I just went through the pollution gauntlet here in Colorado....Turns out my cat was bad. Unfortunately, My engine is a '97 and has the OBDII system...so this whole story probably isn't going to be all that helpful for you....but...
First time I went in, I failed. Which wasn't entirely surprising to me because my ECU had been throwing O2 sensor codes at me. While driving up at really high elevation (around 11,000 feet), I would get a code that basically said my O2 sensor readings were "ambiguous". Not sure exactly how to interpret that, I would just clear the codes and go on with life. The check engine light only came on at those high elevation...so I really didn't think too much of it.
Also, after failing emissions that first time, I found out that the EPA has LOWERED the acceptable emissions level...for all cars. And not by a small amount either; the acceptable levels for HC and NOx, for a '97 SUV, have been lowered to 1/3 of the levels that were acceptable in 2008. So...that was a BIG surprise.
After playing around on here and talking to my local Yota parts department guy, I cleaned my MAF and replaced my primary O2 sensor (the one before the cat). This did have a noticeable effect, during the second emissions test. My readings dropped by around 15%....but, I was still getting twice the acceptable levels for HC and NOx. Which was really disconcerting, because these were the lowest levels that I've ever gotten from this motor (I kept the results from the previous tests).
Now desperate, and thinking I would never get this motor to pass emissions, I bought an OBD2Link and software package for my laptop. This is now a must have tool for '96 and newer vehicles...this thing is great. I can connect my laptop up to my ECU and get actual real time readings from the engine sensors. Not just read codes, but actually see what the sensors readings are and how they are responding, what the timing advance is doing...how the fuel trims are responding.....all while the engine is running....it's really cool.
Anyway...the very first thing I noticed, after connecting the OBDLink up (and even before fully understanding the power of the software package) was that my O2 sensor readings were flat. My truck has an O2 sensor before the cat (the primary) and a second sensor after the cat (the secondary). If the catalytic converter is working at all, there should be a change in the reading from the primary to the secondary....I had nothing, both read 0.8 volts at idle, and did changed but stayed equal to each other when I gave it gas. So, I was pretty certain my cat wasn't working at this point.
So...a little online research later and I found out that flowmaster cat's are basically junk. Which sucks 'cause I had put a flowmaster cat in there when I did the 3.4l motor swap a few years back. I couldn't find one positive customer review of the things online.
My next move was to install a Walker catalytic converter (which got good reviews and costs about the same as a flowmaster). I hooked up the OBDLink and now I'm getting a 0.2 volt difference between the two O2 sensors at idle (primary was 0.8v, secondary was 0.6 volts. Then it was off to the smog police....for a 3rd try.
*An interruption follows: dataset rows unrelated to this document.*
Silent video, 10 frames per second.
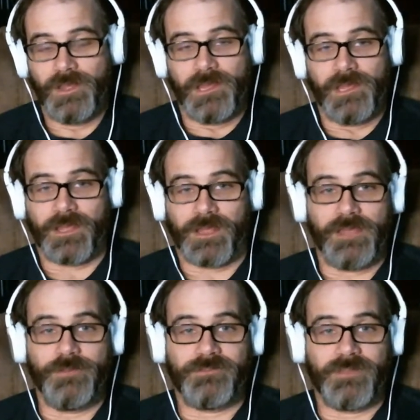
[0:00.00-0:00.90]
Heck, I
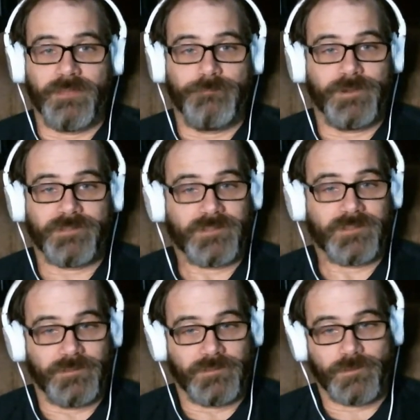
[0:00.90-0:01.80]
used to get busted
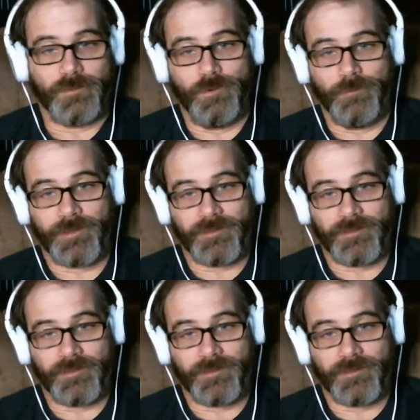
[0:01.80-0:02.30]
in school because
The difference was HUGE. My HC, CO and NOx exhaust gas readings are now a fraction of what is allowable. Needless to say, I'm now legal (and re-registered in Colorado).
A few things I learned from my research/experience....
- with catalytic converters, bigger is definitely better. The bigger the cat, the more free flowing it is, AND the more effective it is, and the longer it will last. The cat I put into my '93 4Runner with a 1997 3.4L v6, was sized for a 5.7L motor.
- I also learned that catalytic converters are specifically made for 1996 and later vehicles with the OBDII system. I'm not sure what the differences actually are, but most aftermarket manufacturers sell standard cats and OBDII cats.
-The final lesson was that the flowmaster cat I had originally installed was probably never doing anything to effect the exhaust gases. Before replacing the cat, I was getting almost exactly the same readings as I had got right after doing the motor swap (which doesn't pass the current standards).
Sorry for the long post...but, I hope that helps.